Collected data:

_ _ _ _

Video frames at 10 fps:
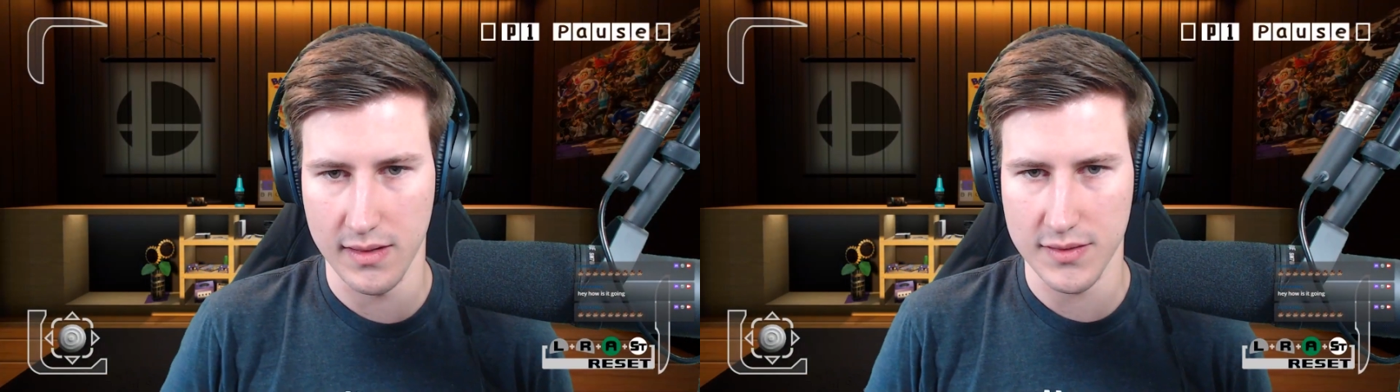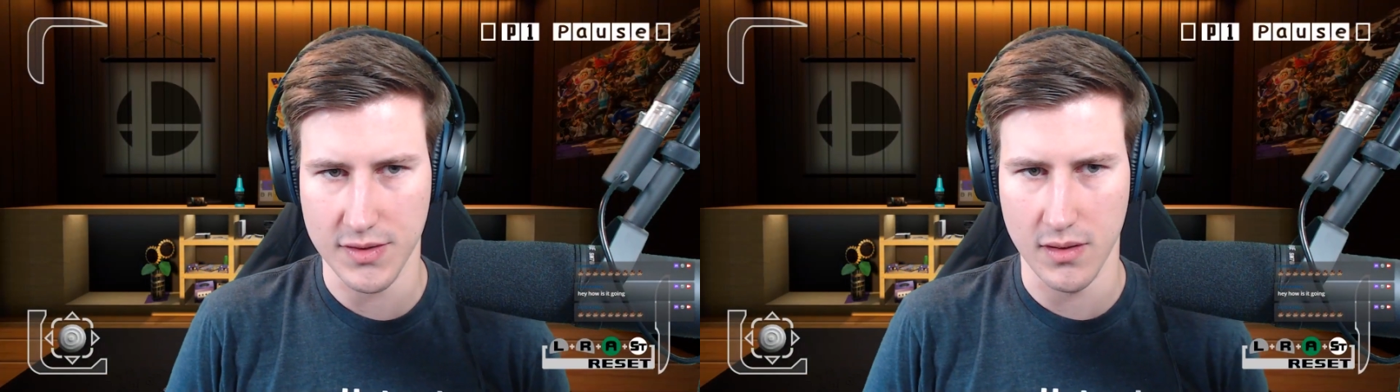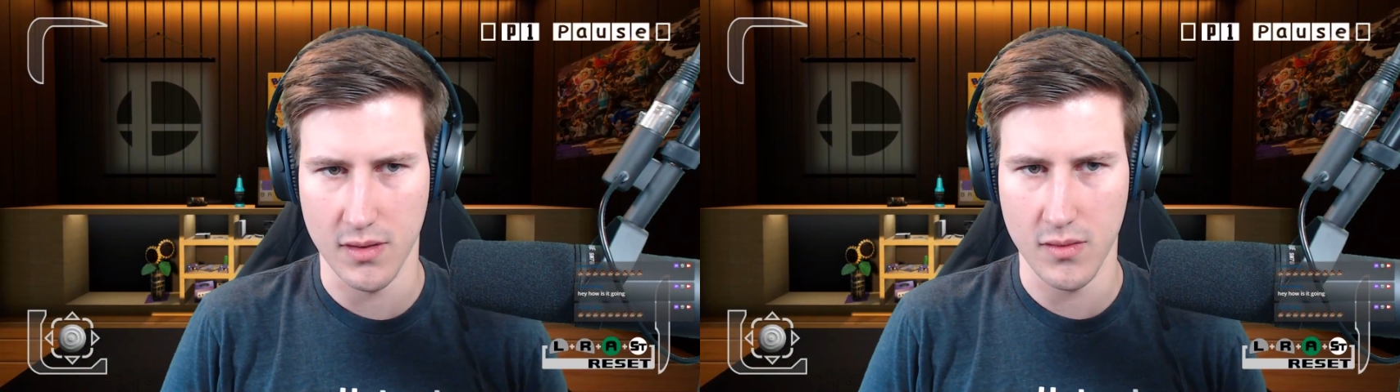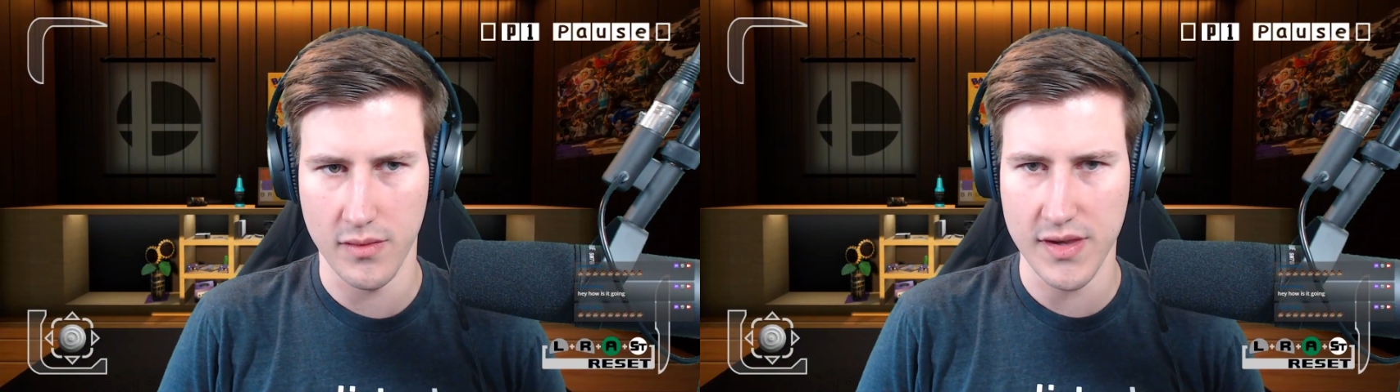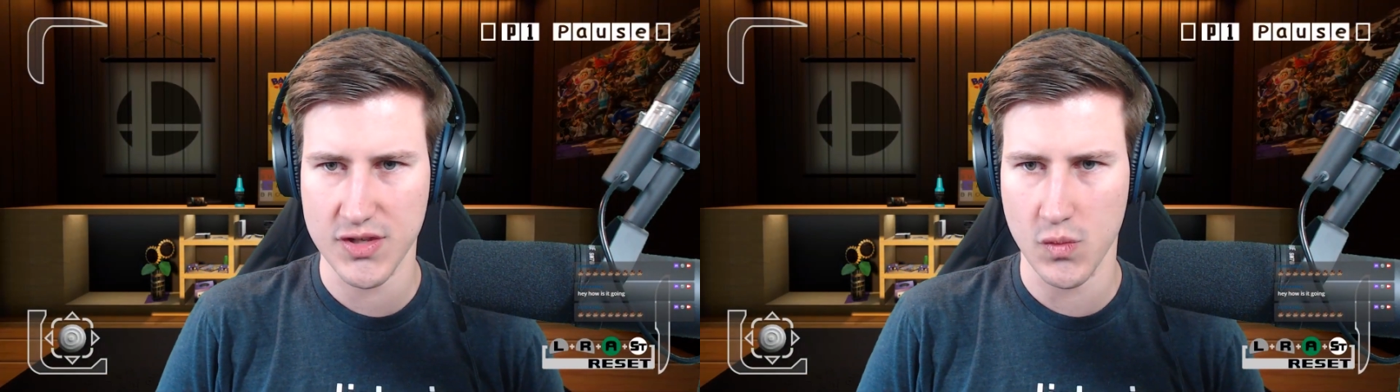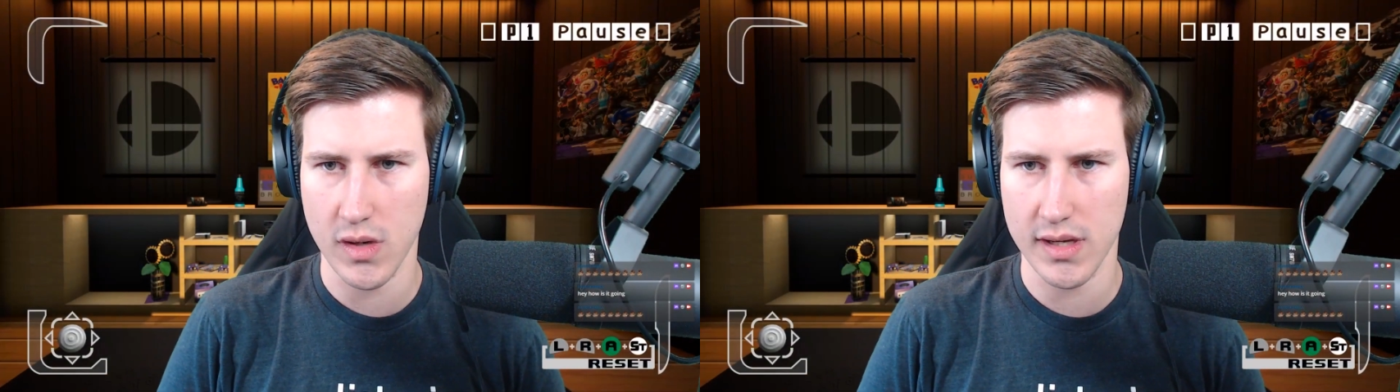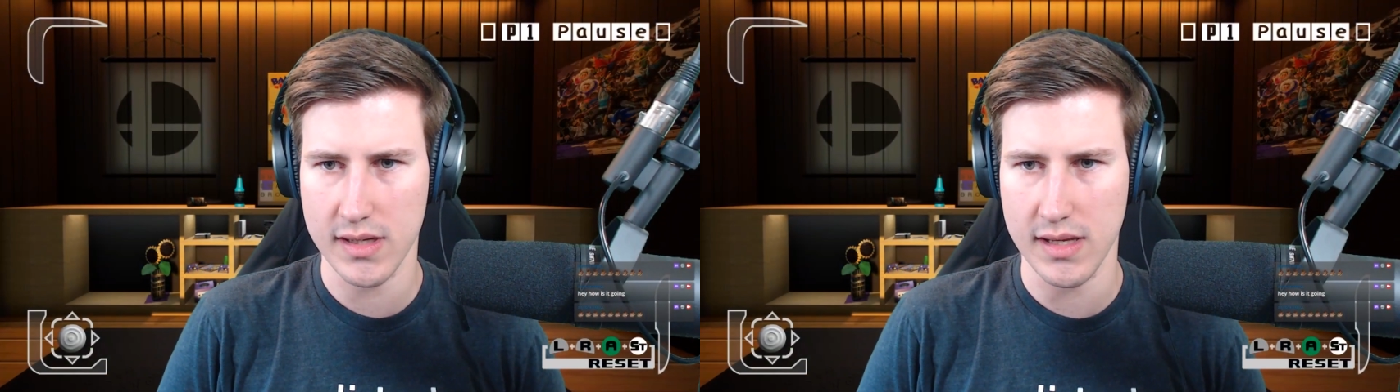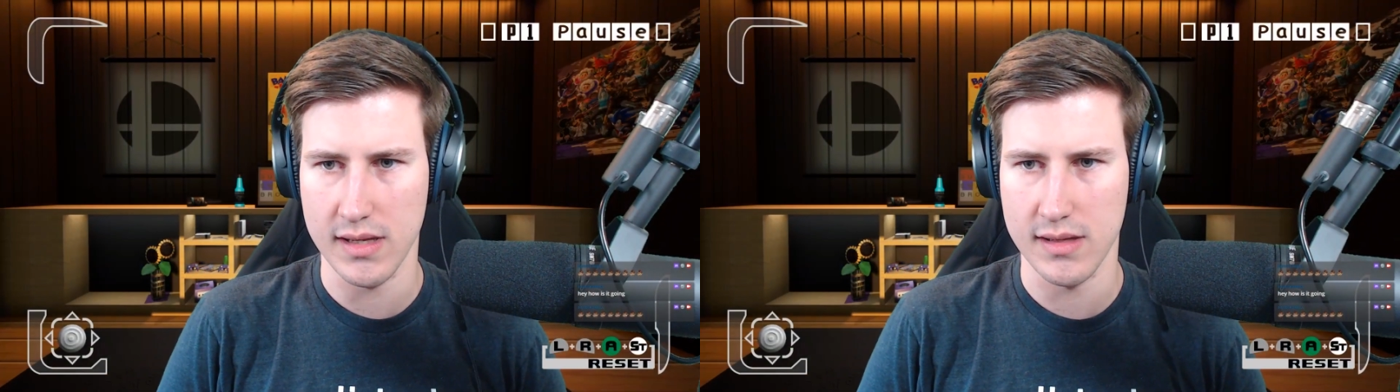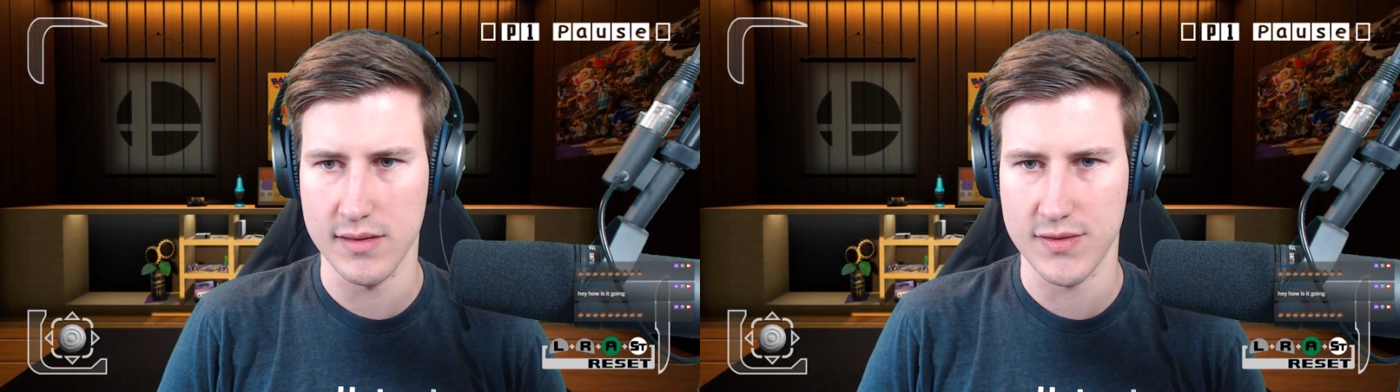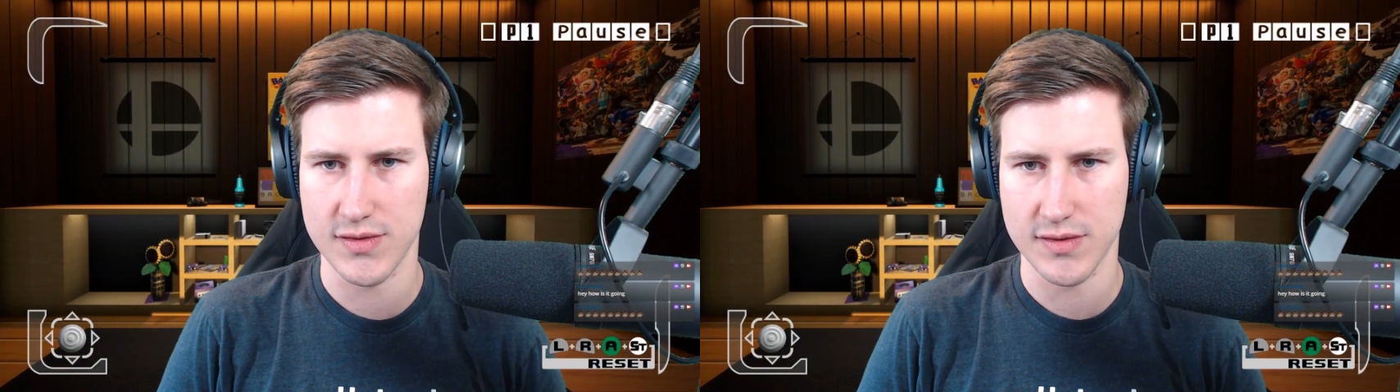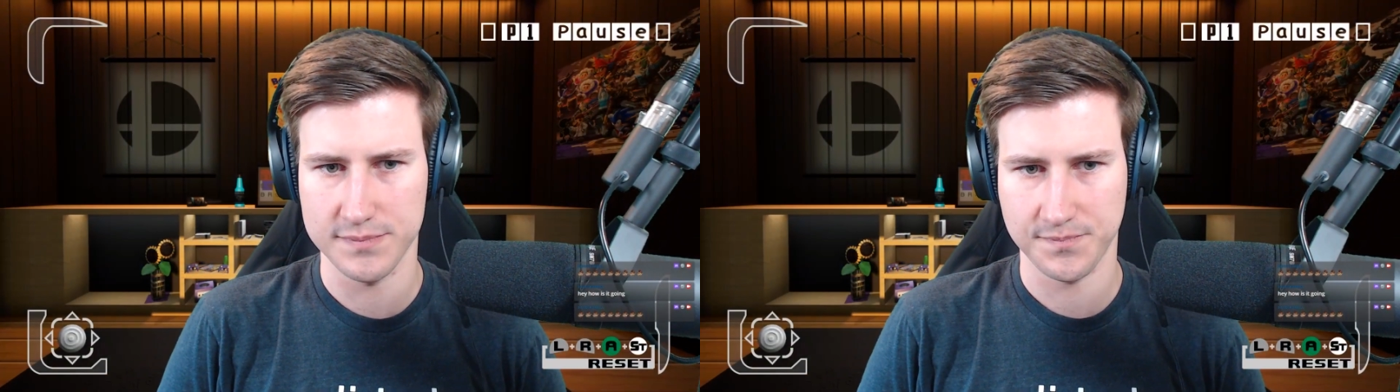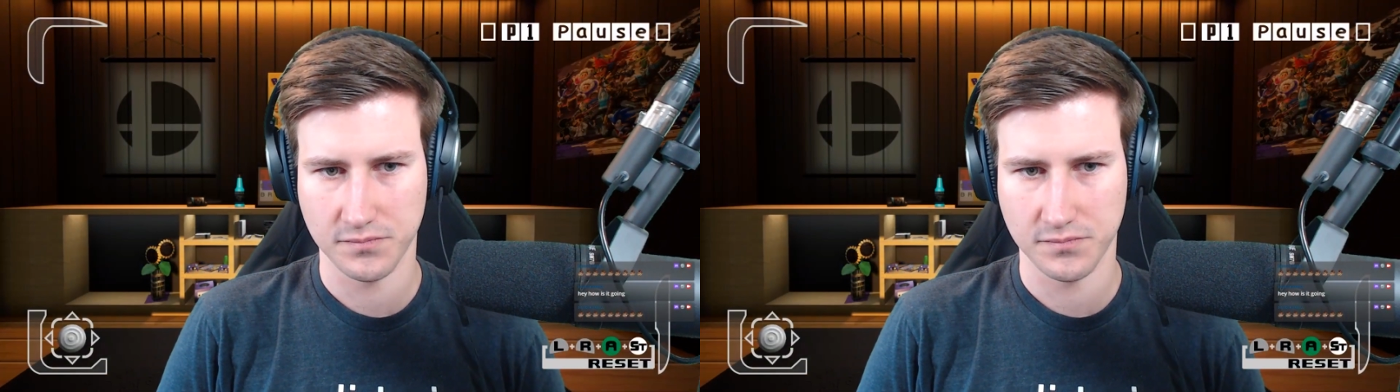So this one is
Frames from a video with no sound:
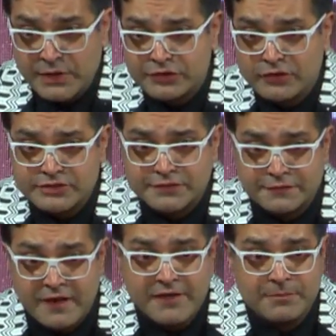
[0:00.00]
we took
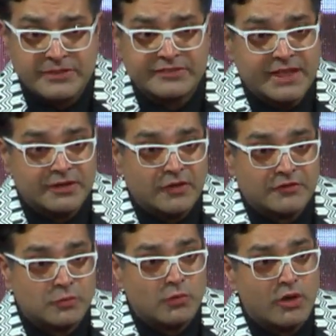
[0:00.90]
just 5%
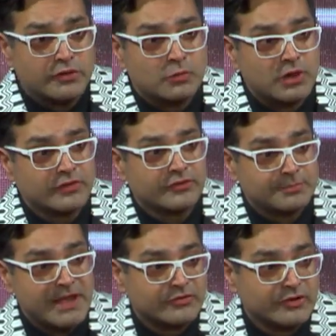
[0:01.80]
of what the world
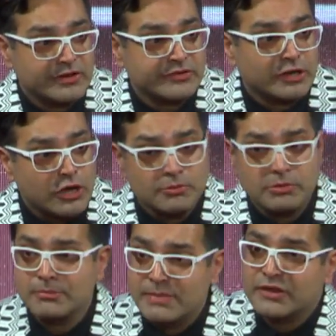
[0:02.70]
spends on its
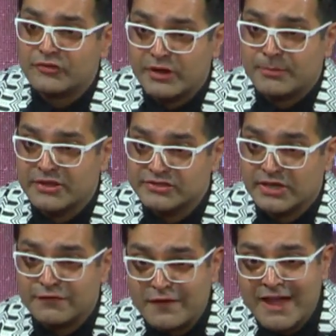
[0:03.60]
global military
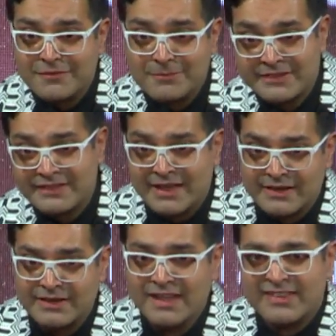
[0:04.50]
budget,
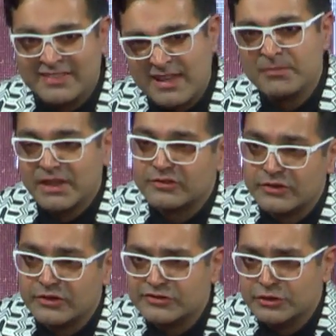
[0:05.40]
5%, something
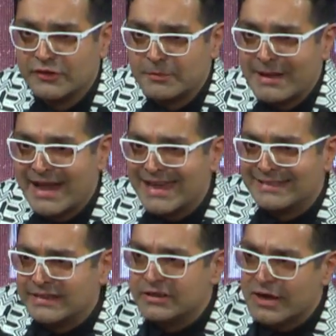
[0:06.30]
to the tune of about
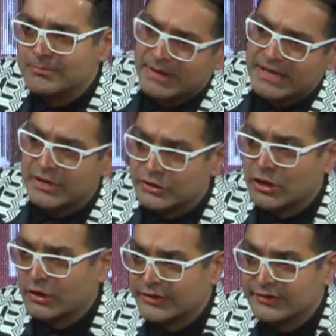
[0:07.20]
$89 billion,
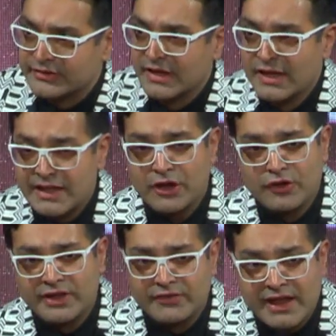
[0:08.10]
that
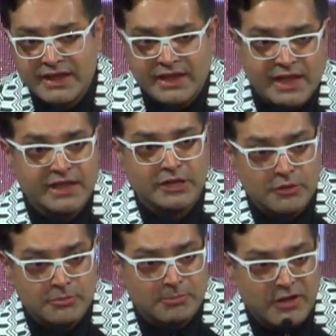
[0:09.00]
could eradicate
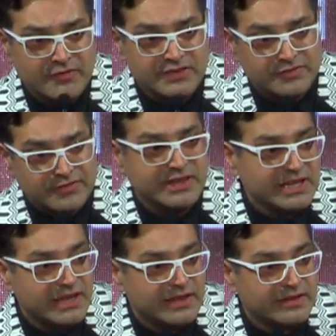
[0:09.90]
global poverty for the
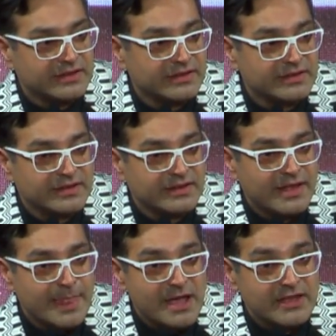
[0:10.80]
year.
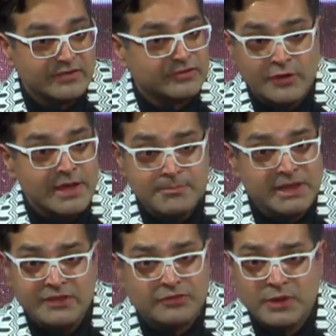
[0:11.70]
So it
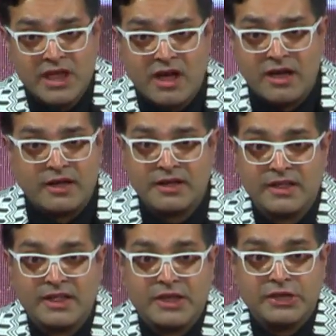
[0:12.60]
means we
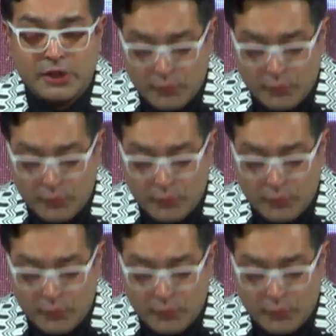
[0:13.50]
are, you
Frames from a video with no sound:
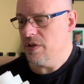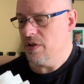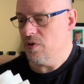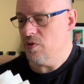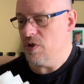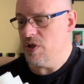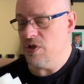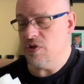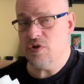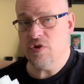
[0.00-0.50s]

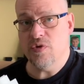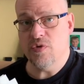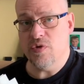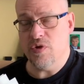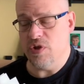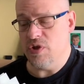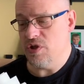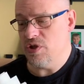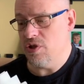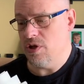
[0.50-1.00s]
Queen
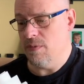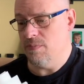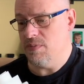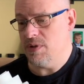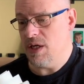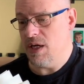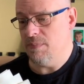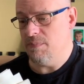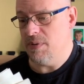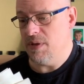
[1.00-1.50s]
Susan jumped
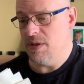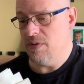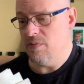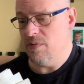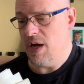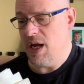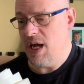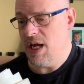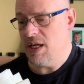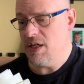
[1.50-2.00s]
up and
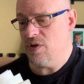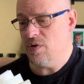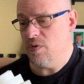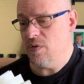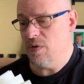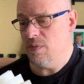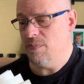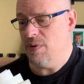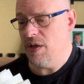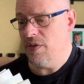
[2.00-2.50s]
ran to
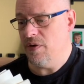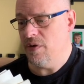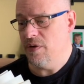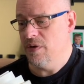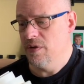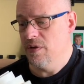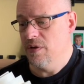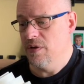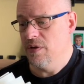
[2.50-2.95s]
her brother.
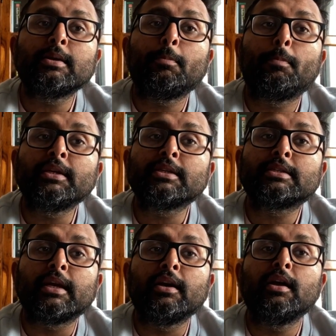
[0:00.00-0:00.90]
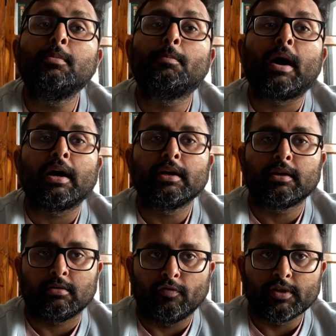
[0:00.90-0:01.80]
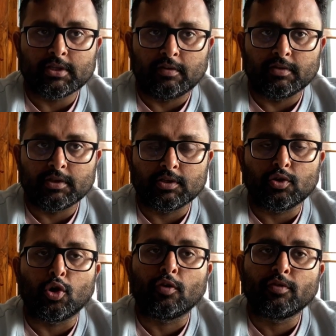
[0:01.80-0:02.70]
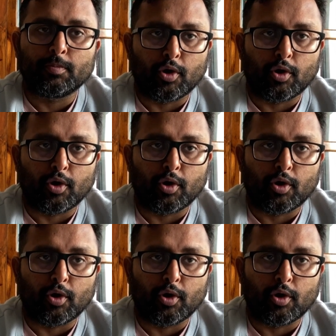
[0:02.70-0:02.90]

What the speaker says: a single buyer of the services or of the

_ _ _ _

§ **What the task requires**
In the records above, locate the line with "[1.50-2.00s]"; output it and each line after it through the last one, exactly, omitting pictures.

§ **Output below**
[1.50-2.00s]
up and
[2.00-2.50s]
ran to
[2.50-2.95s]
her brother.
[0:00.00-0:00.90]
[0:00.90-0:01.80]
[0:01.80-0:02.70]
[0:02.70-0:02.90]

What the speaker says: a single buyer of the services or of the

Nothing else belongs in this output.